== EXERCISE ==
I'd like the entries repeated exactly, pictures omitted.

== RECORDS FOR THE TASK ==

-=-=-=-=-

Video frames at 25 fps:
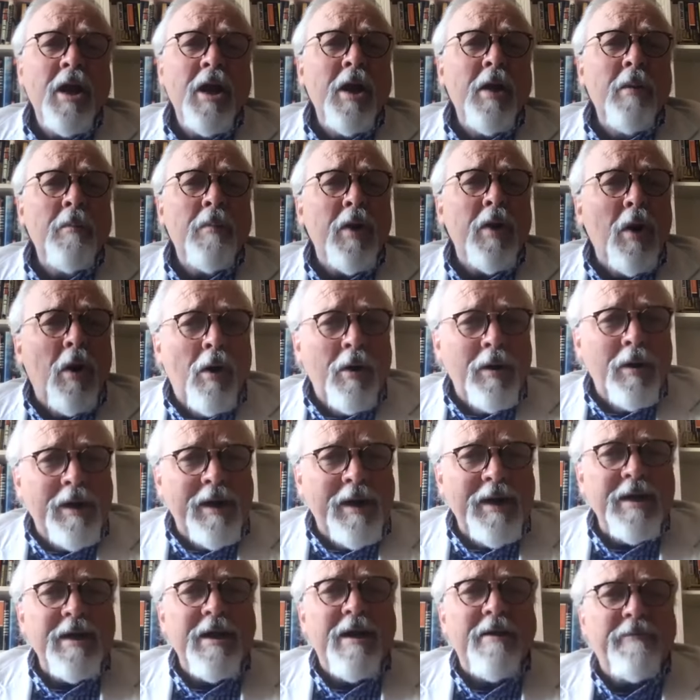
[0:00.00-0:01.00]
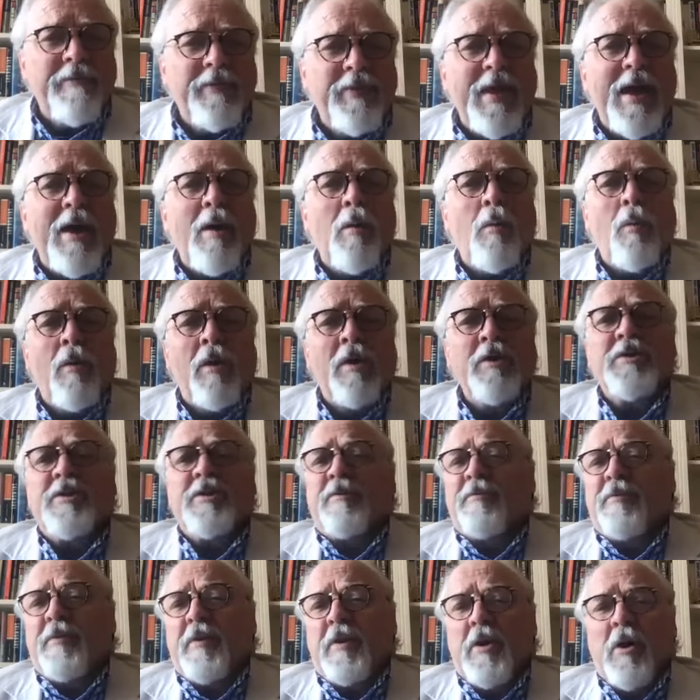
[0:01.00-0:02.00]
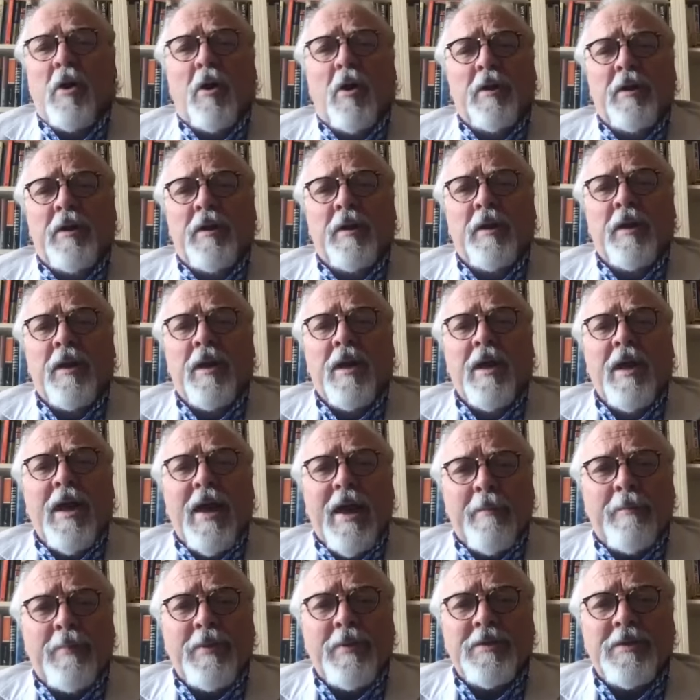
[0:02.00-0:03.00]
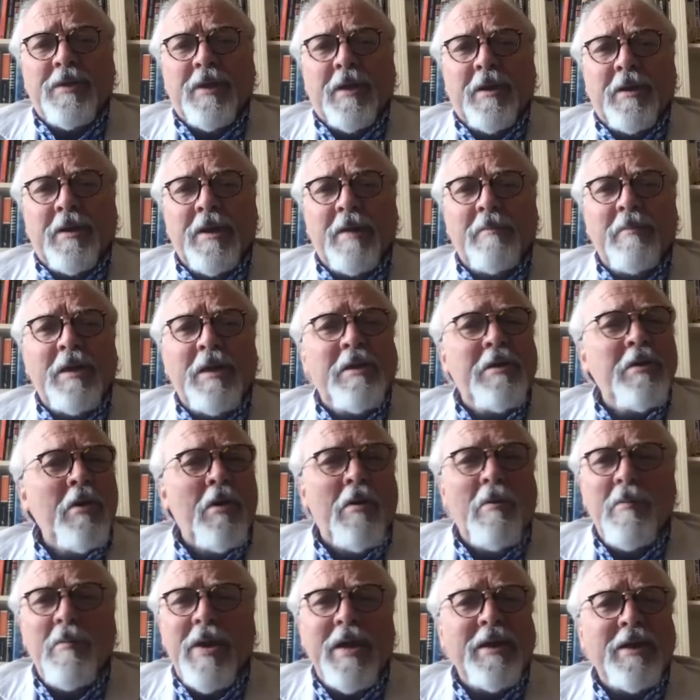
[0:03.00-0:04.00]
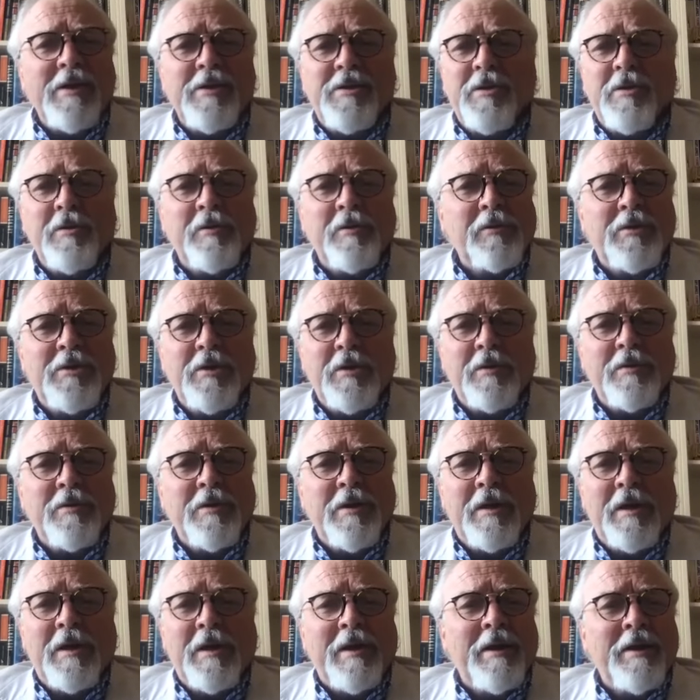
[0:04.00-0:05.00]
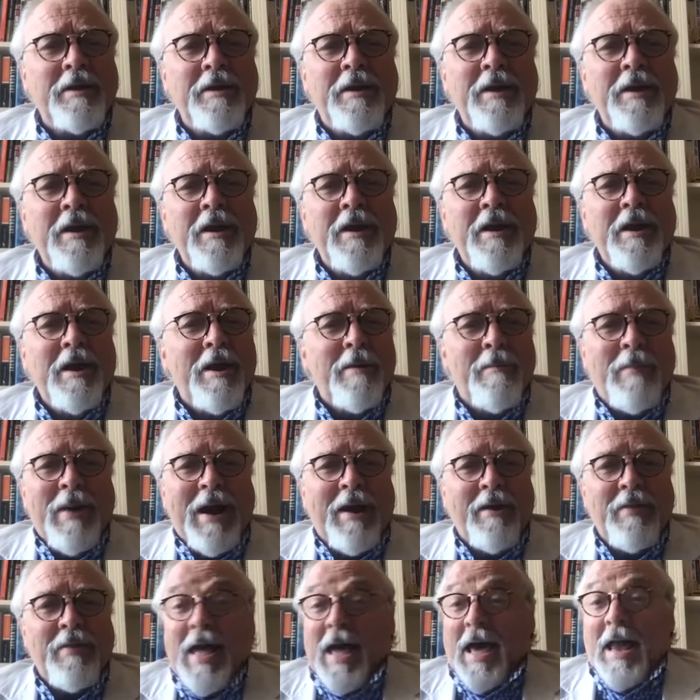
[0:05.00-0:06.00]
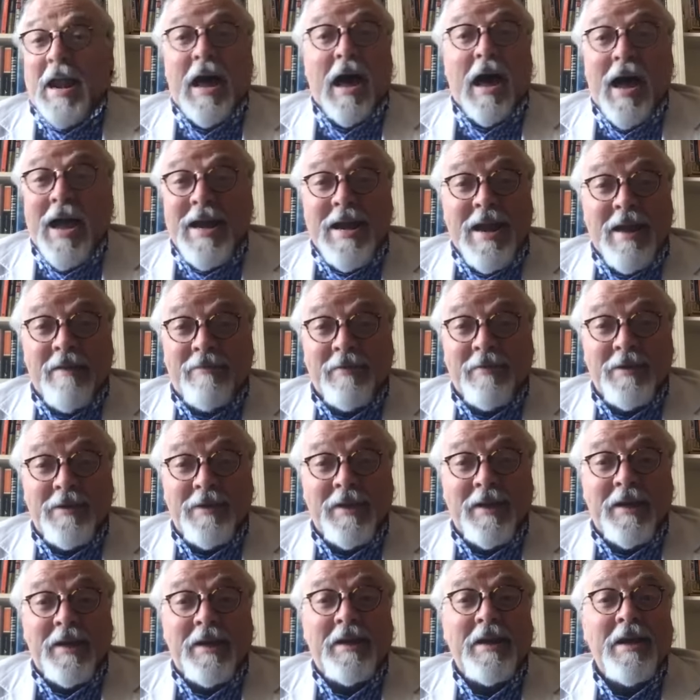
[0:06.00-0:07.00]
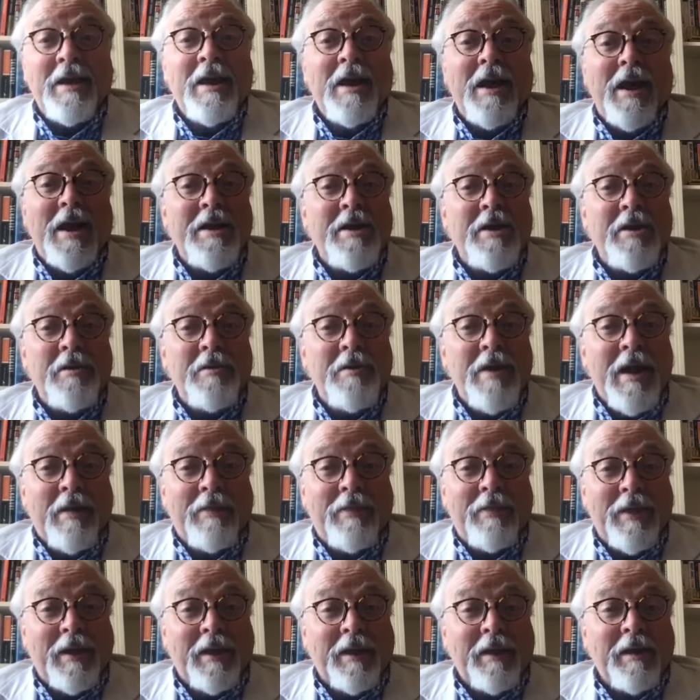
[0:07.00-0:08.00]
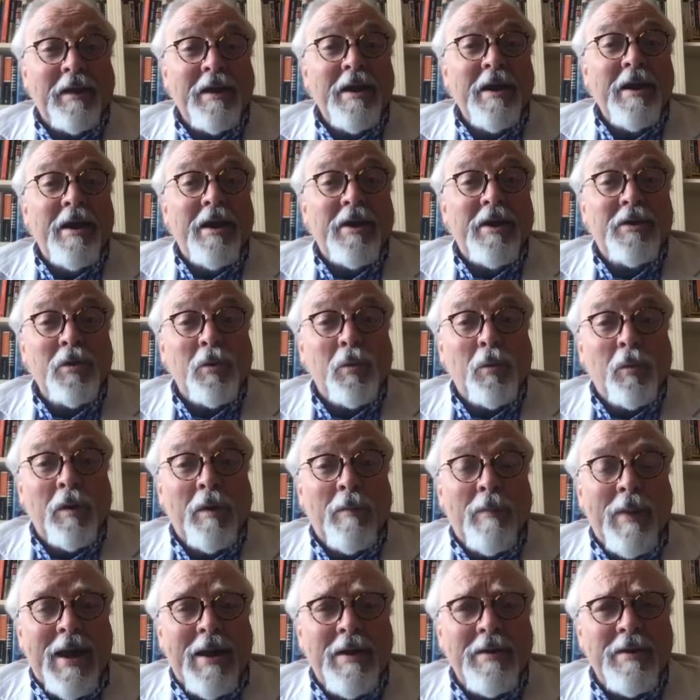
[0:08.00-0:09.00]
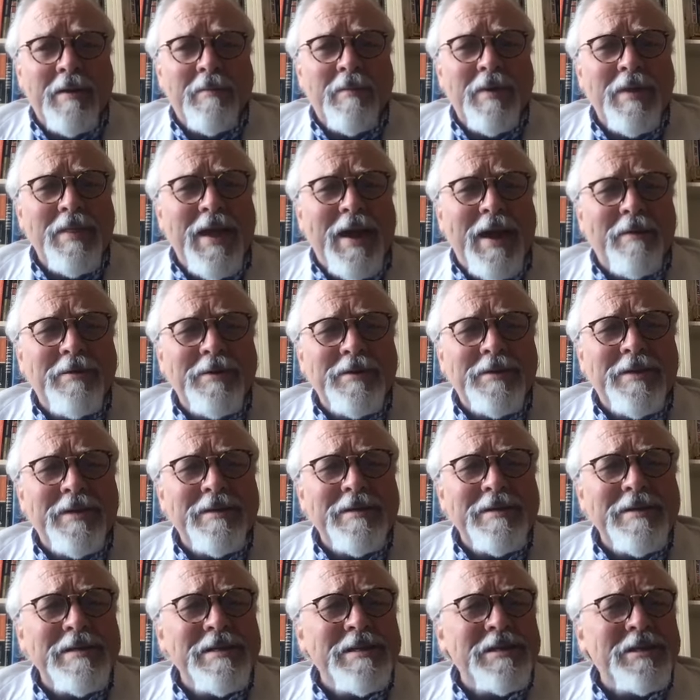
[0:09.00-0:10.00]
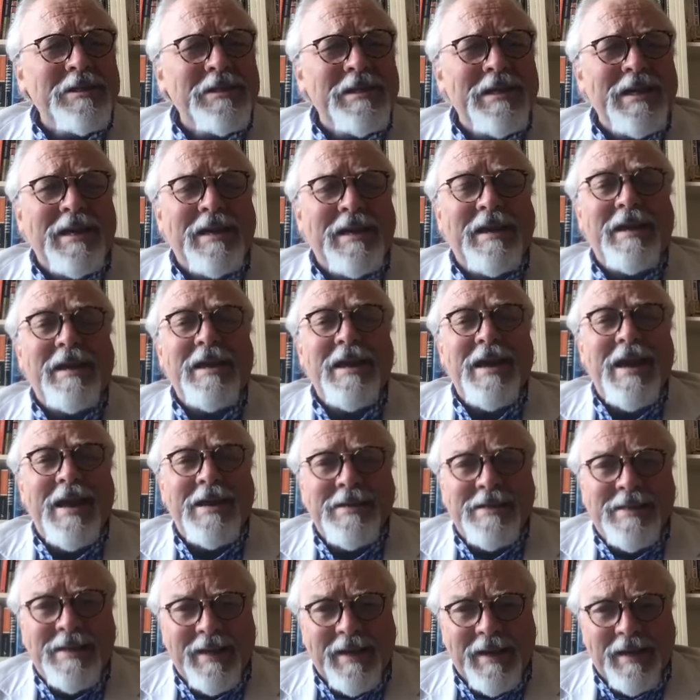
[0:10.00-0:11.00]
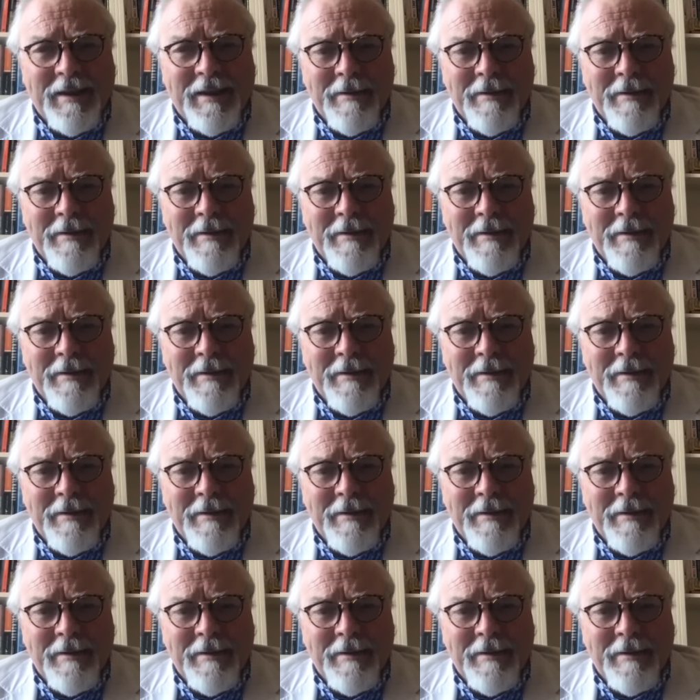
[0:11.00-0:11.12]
but oddly enough, that was a forgotten episode. I mean, not many school children learned about that. I never did. I knew nothing at all about it, but that was a gigantic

-=-=-=-=-

== FINAL ANSWER ==
Video frames at 25 fps:
[0:00.00-0:01.00]
[0:01.00-0:02.00]
[0:02.00-0:03.00]
[0:03.00-0:04.00]
[0:04.00-0:05.00]
[0:05.00-0:06.00]
[0:06.00-0:07.00]
[0:07.00-0:08.00]
[0:08.00-0:09.00]
[0:09.00-0:10.00]
[0:10.00-0:11.00]
[0:11.00-0:11.12]
but oddly enough, that was a forgotten episode. I mean, not many school children learned about that. I never did. I knew nothing at all about it, but that was a gigantic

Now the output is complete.